Research Information Science and Computing, Mass General Brigham, Somerville, MA 02145, USA.
Patterns (N Y). 2020 Jul 10;1(4):100051. doi: 10.1016/j.patter.2020.100051. Epub 2020 Jun 18.
Electronic health records (EHRs) contain important temporal information about the progression of disease and treatment outcomes. This paper proposes a transitive sequencing approach for constructing temporal representations from EHR observations for downstream machine learning. Using clinical data from a cohort of patients with congestive heart failure, we mined temporal representations by transitive sequencing of EHR medication and diagnosis records for classification and prediction tasks. We compared the classification and prediction performances of the transitive sequential representations (bag-of-sequences approach) with the conventional approach of using aggregated vectors of EHR data (aggregated vector representation) across different classifiers. We found that the transitive sequential representations are better phenotype "differentiators" and predictors than the "atemporal" EHR records. Our results also demonstrated that data representations obtained from transitive sequencing of EHR observations can present novel insights about the progression of the disease that are difficult to discern when clinical data are treated independently of the patient's history.

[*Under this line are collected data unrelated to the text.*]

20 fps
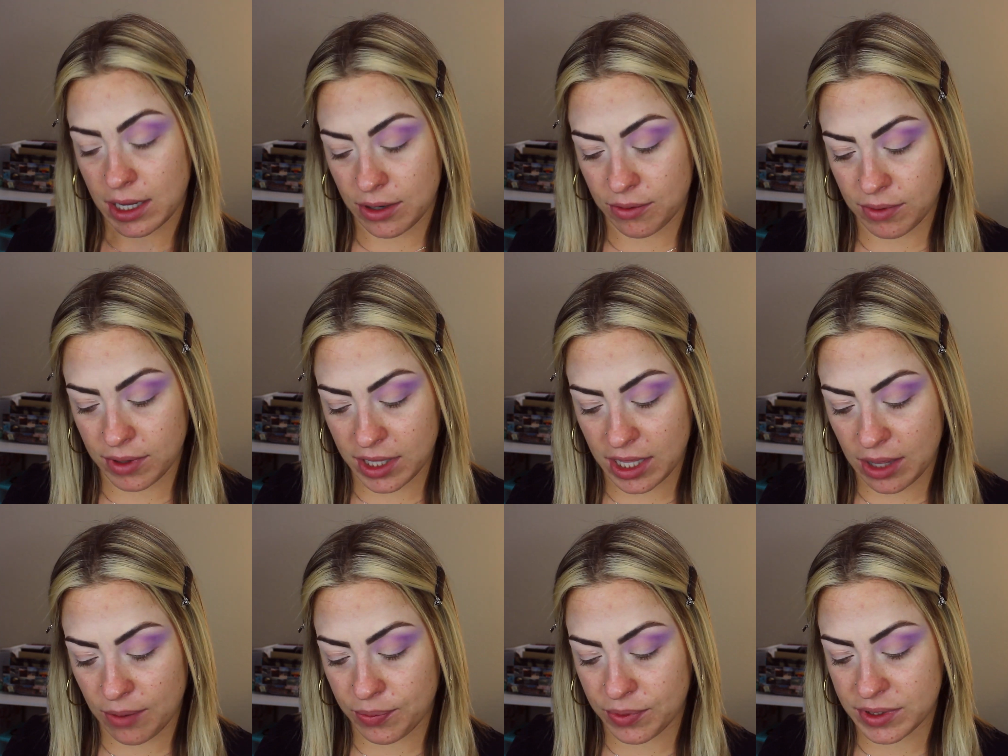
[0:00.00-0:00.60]
and
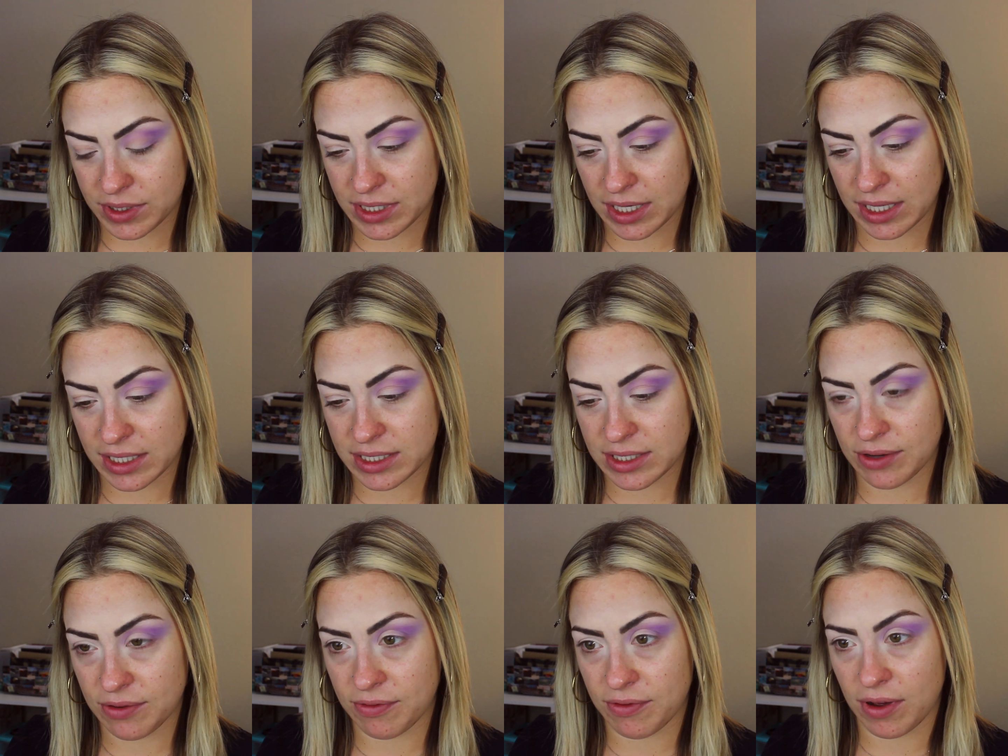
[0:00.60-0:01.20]
really help
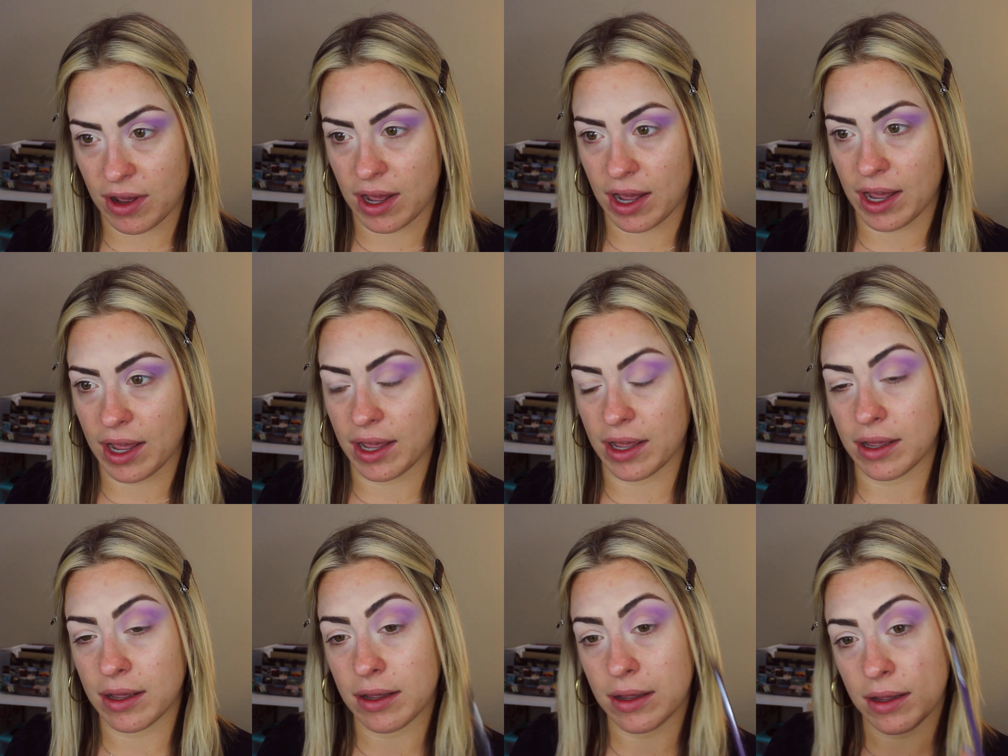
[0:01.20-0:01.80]

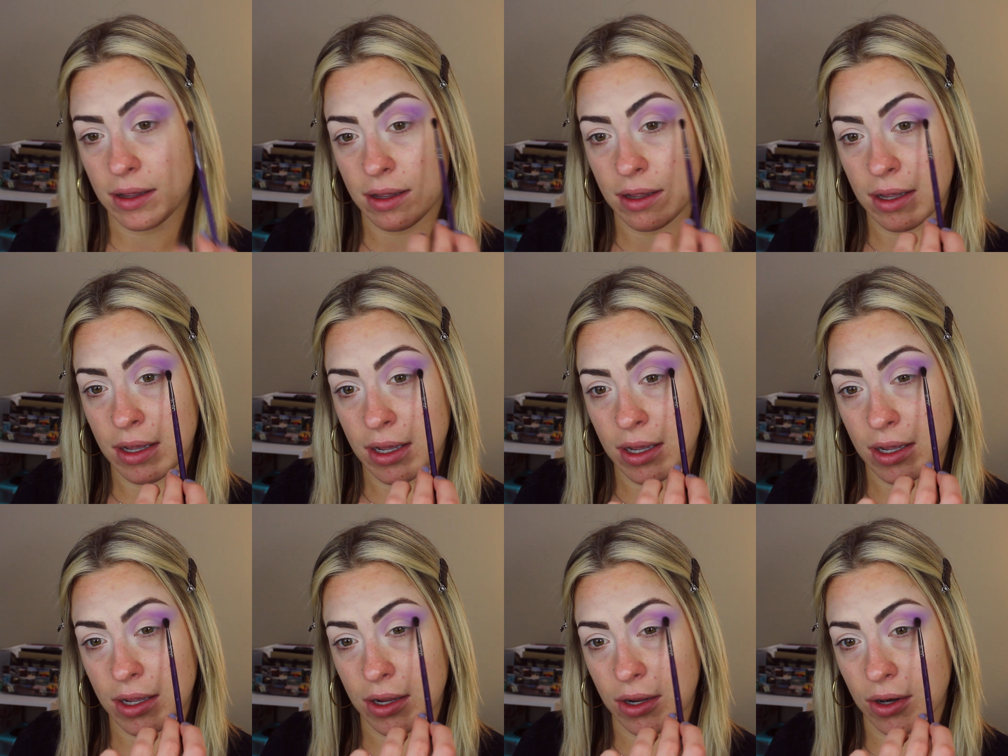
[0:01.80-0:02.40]
intensify,
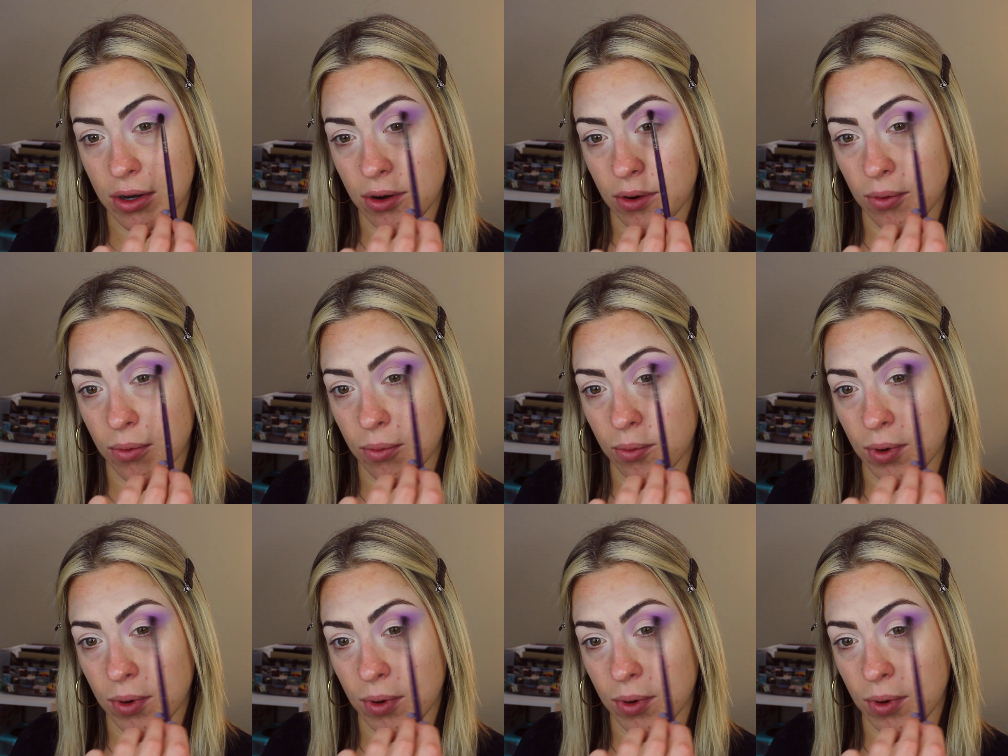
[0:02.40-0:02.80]
you know,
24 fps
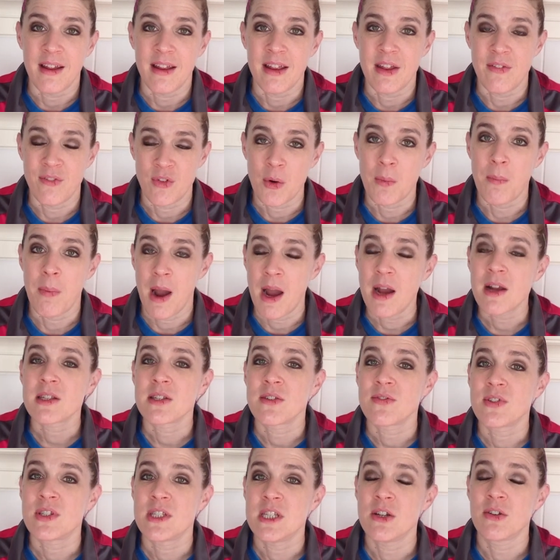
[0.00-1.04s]
if your box
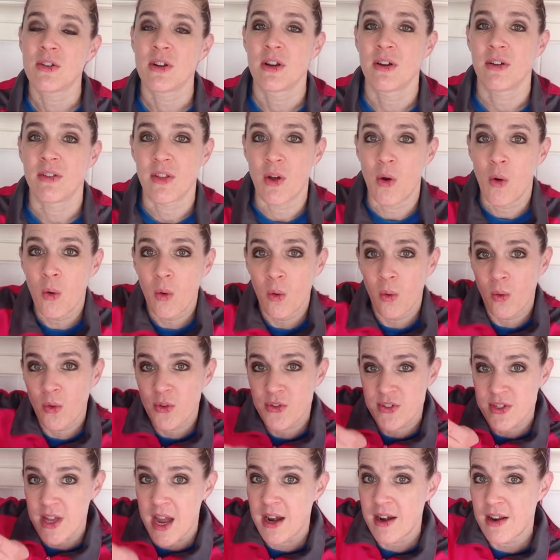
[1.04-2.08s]
of cereal, the whole
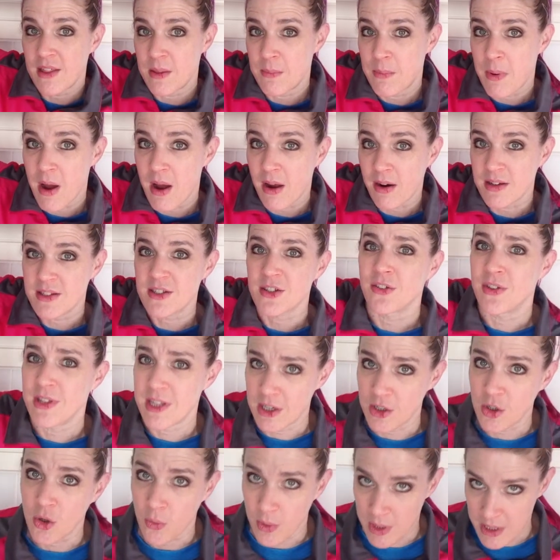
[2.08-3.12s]
side of the box are
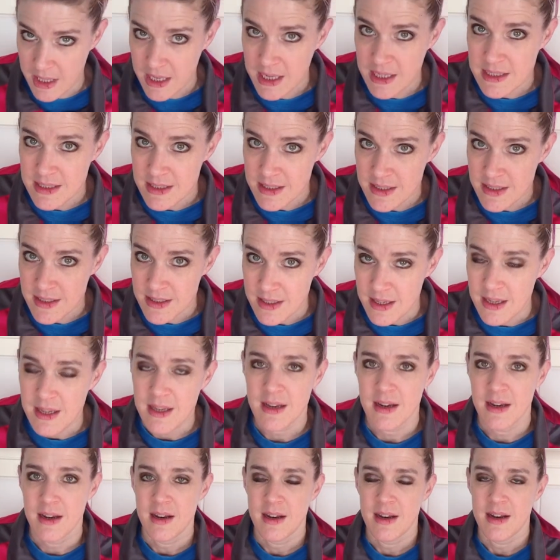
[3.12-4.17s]
the ingredients,
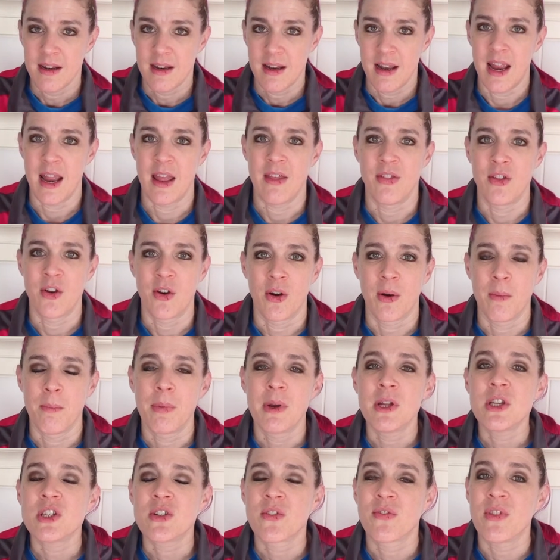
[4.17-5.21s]
and there are a
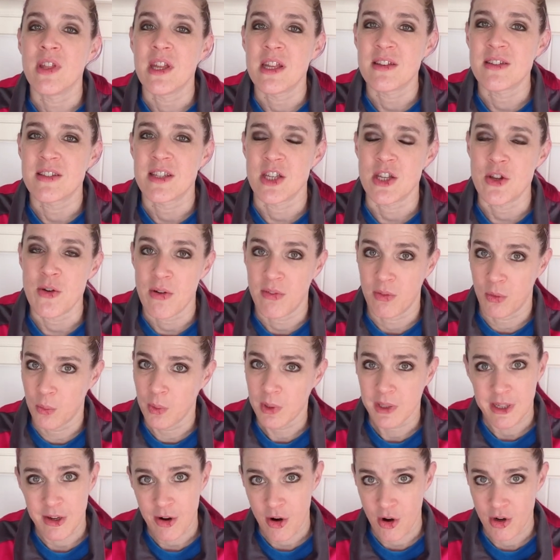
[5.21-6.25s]
bunch of things that you have a
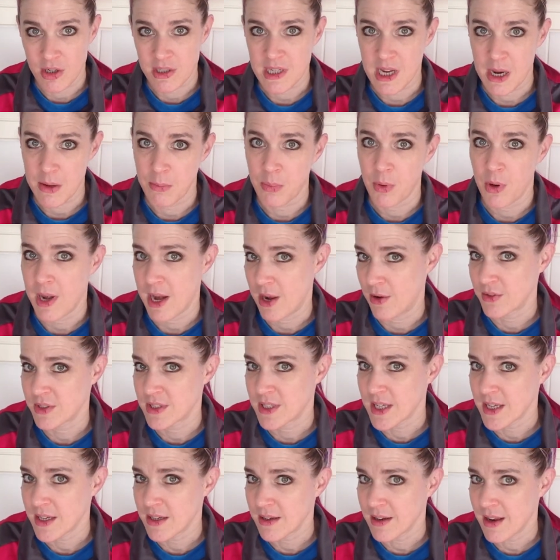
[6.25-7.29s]
really hard time
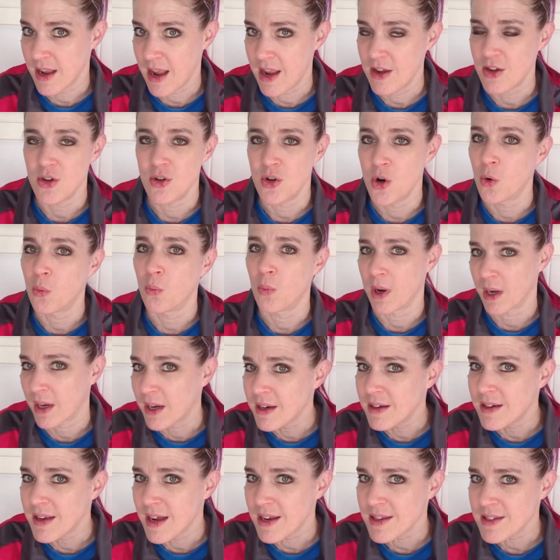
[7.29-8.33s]
pronouncing and you don't
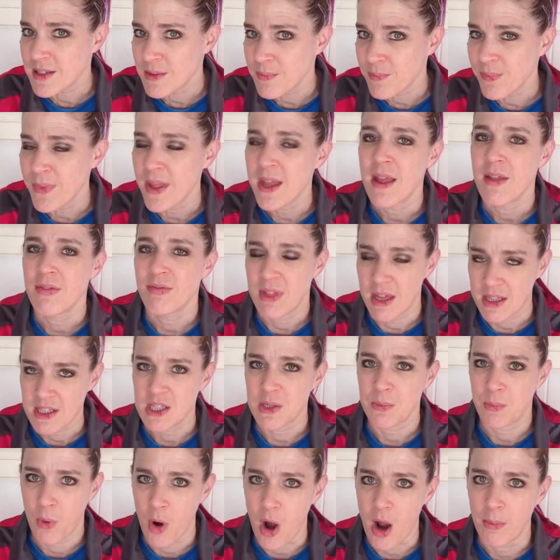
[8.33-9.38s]
recognize them,
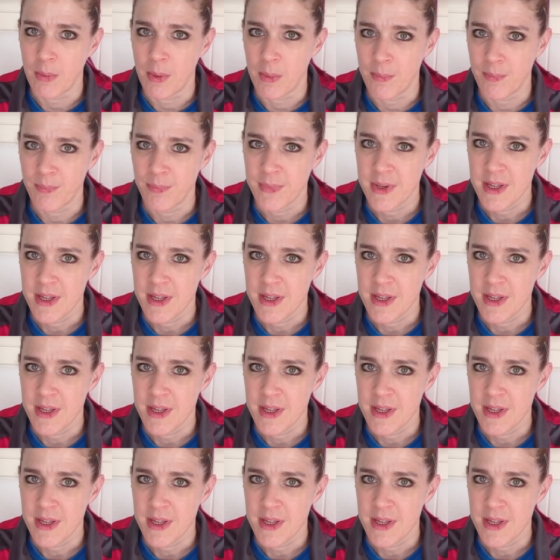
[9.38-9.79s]
that's a problem.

电子健康记录(EHRs)包含有关疾病进展和治疗结果的重要时间信息。本文提出了一种传递性排序方法,用于从EHR观察结果构建时间表征,以用于下游机器学习。利用来自充血性心力衰竭患者队列的临床数据,我们通过对EHR用药和诊断记录进行传递性排序来挖掘时间表征,以用于分类和预测任务。我们将传递性序列表征(序列包方法)与使用EHR数据聚合向量的传统方法(聚合向量表征)在不同分类器上的分类和预测性能进行了比较。我们发现,传递性序列表征比“无时间性的”EHR记录更能作为更好的表型“区分器”和预测器。我们的结果还表明,从EHR观察结果的传递性排序中获得的数据表征可以呈现出关于疾病进展的新见解,而当临床数据独立于患者病史进行处理时,这些见解很难辨别。